In any full node there is a mempool of validated transactions. Back in 2014 or so we had some attacks where people were sending millions of transactions to the network and the effect was full nodes going down because they ran out of memory.
We initially had some ideas on how to protect the node but we quickly realized that we had to have a simple goal;
Always accept real, money transactions while limiting inflow of non-money transactions.
What this means in real world terms is that if someone is spamming the network with silly transactions in order to make it slow and unusable, we can distinguish between those and others where people standing in the store and wanting to pay for something won't ever notice this "attack".
Again, all this is to protect the full node from being overwhelmed and having too many transactions in their memory-pool, causing it to run out of memory and crash.

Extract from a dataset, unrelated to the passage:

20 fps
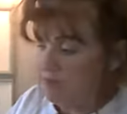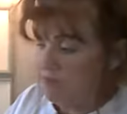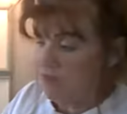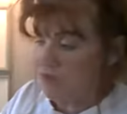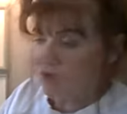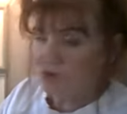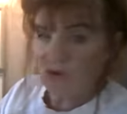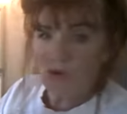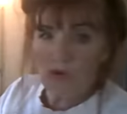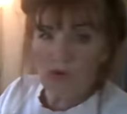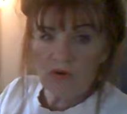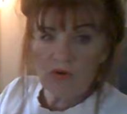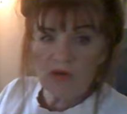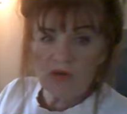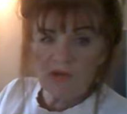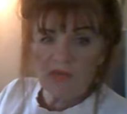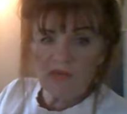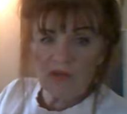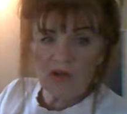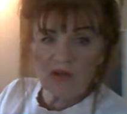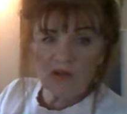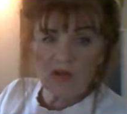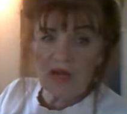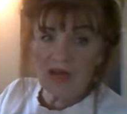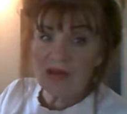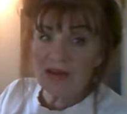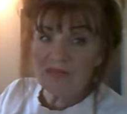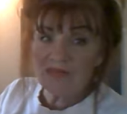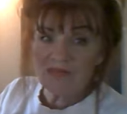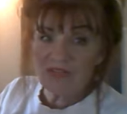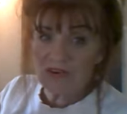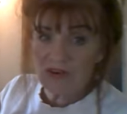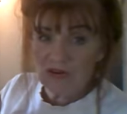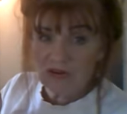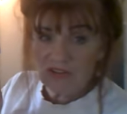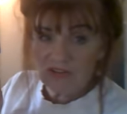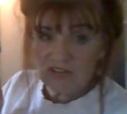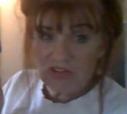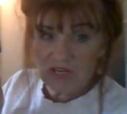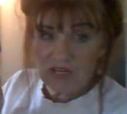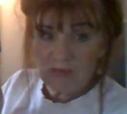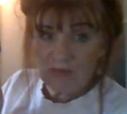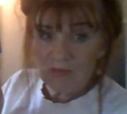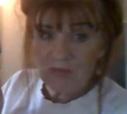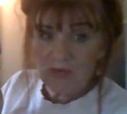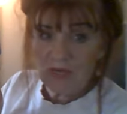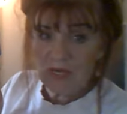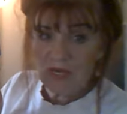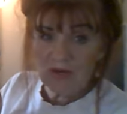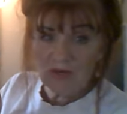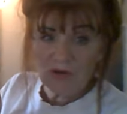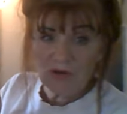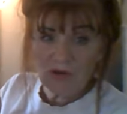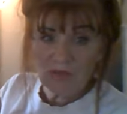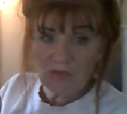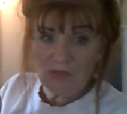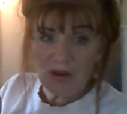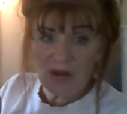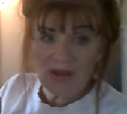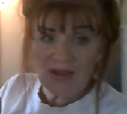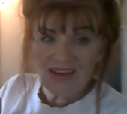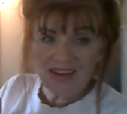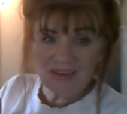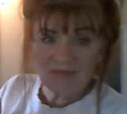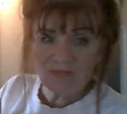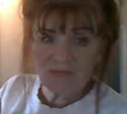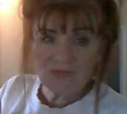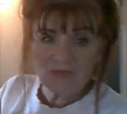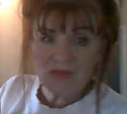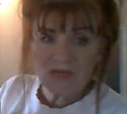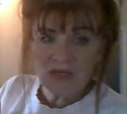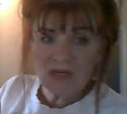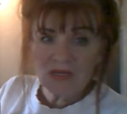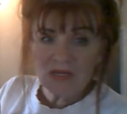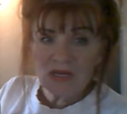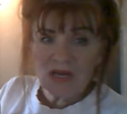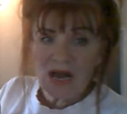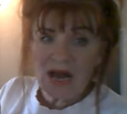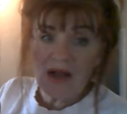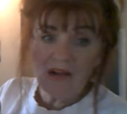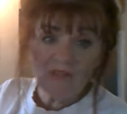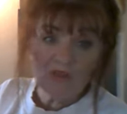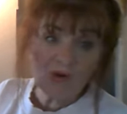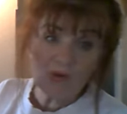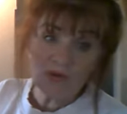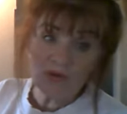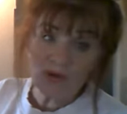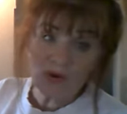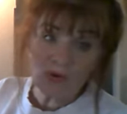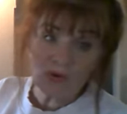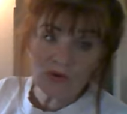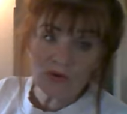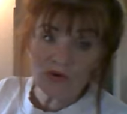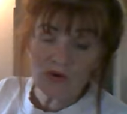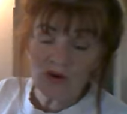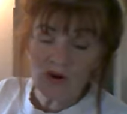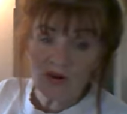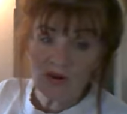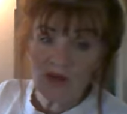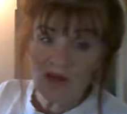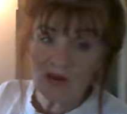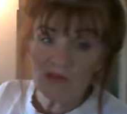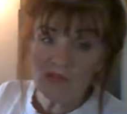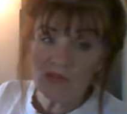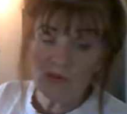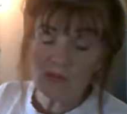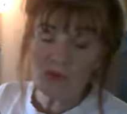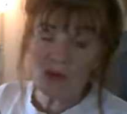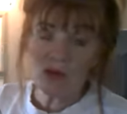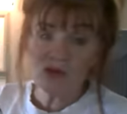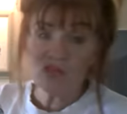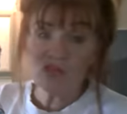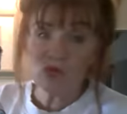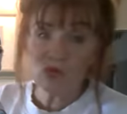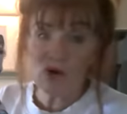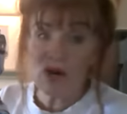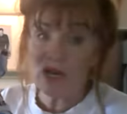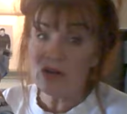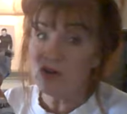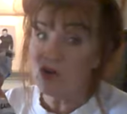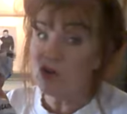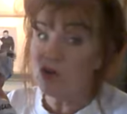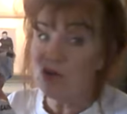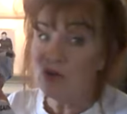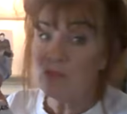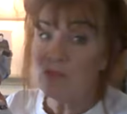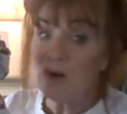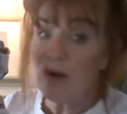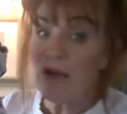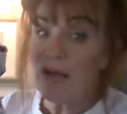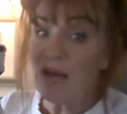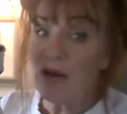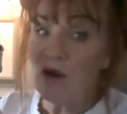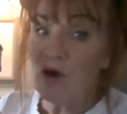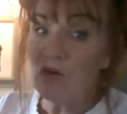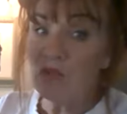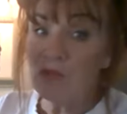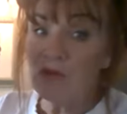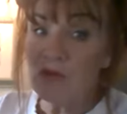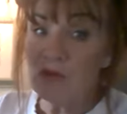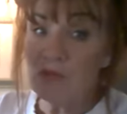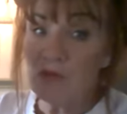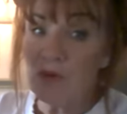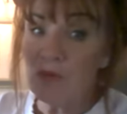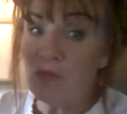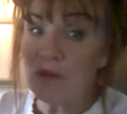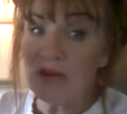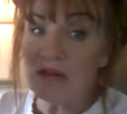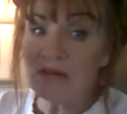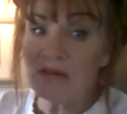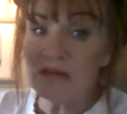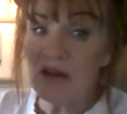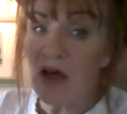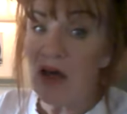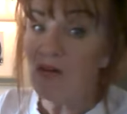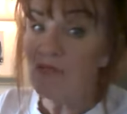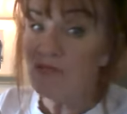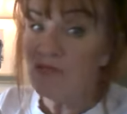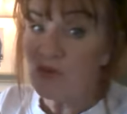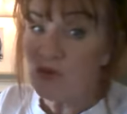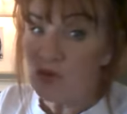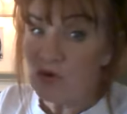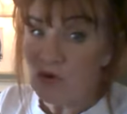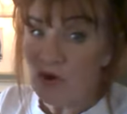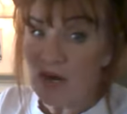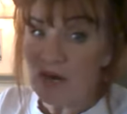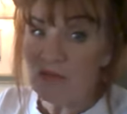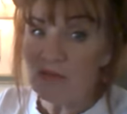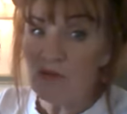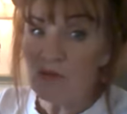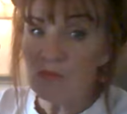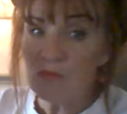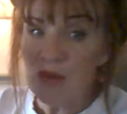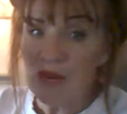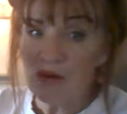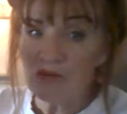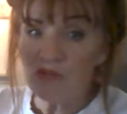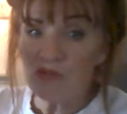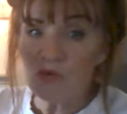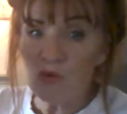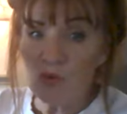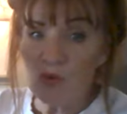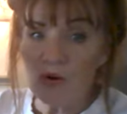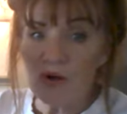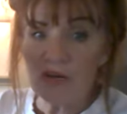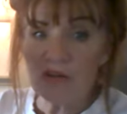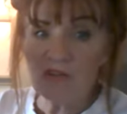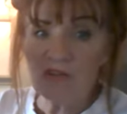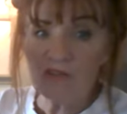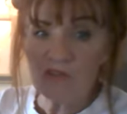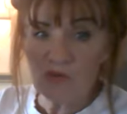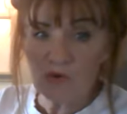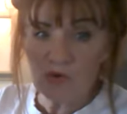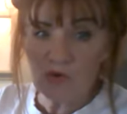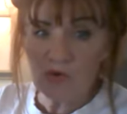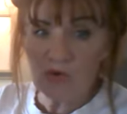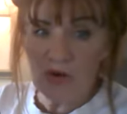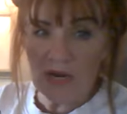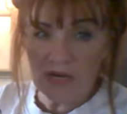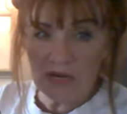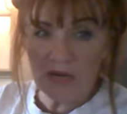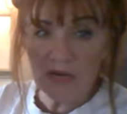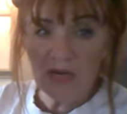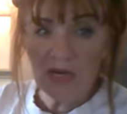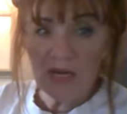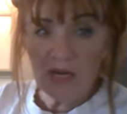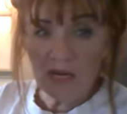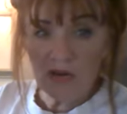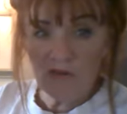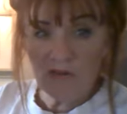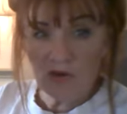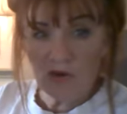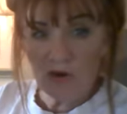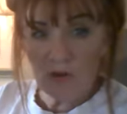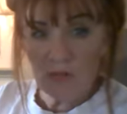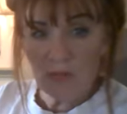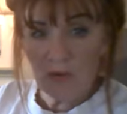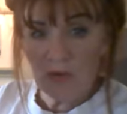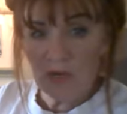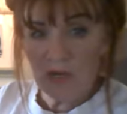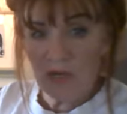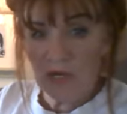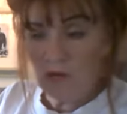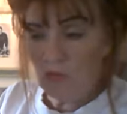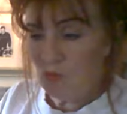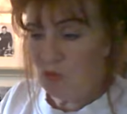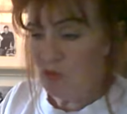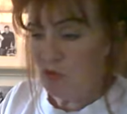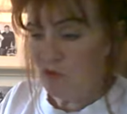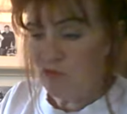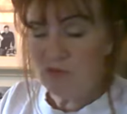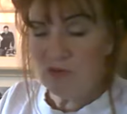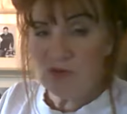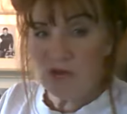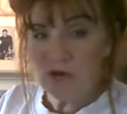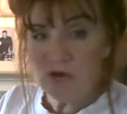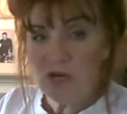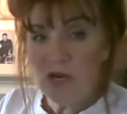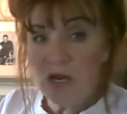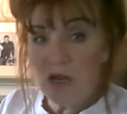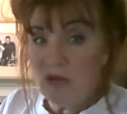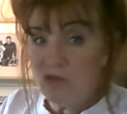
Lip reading: You can order this online, very cheap, and you can buy it. I've only ordered it online, so I'm not sure. I know you can buy it at Home Depot, but it's not food grade, so make sure it's food grade if you're going to put it in with your food.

The main way to do this has been discussed a couple of years ago. The main approach in Bitcoin Core is fees. And nothing but fees. Lets improve on that and define a list of priorities;
- Coin-age of spent coin (days-destroyed). Older is better.
- Ratio of inputs to outputs in one transaction. More inputs is better.
- Sigops count. Less is better.
- Transaction size in bytes. Smaller is better.
- Fees paid to the miner.
For instance we already have, and have had for many years, a free-transaction-limiter. Which means that zero-fee transactions are allowed, but only a certain number per minute are accepted.
In the memo case it violates the first rule in a particularly spectacular fashion. Without offsetting it with any of the other points being significantly better.
In the coming years we'll see all mining nodes implement the above priority list, where nodes protect themselves from being overwhelmed with cheap transactions by rejecting ones that show very low effort. At the same time people that spend money in the store will typically have a very good score on the priorities table and those will always be accepted in the mempool.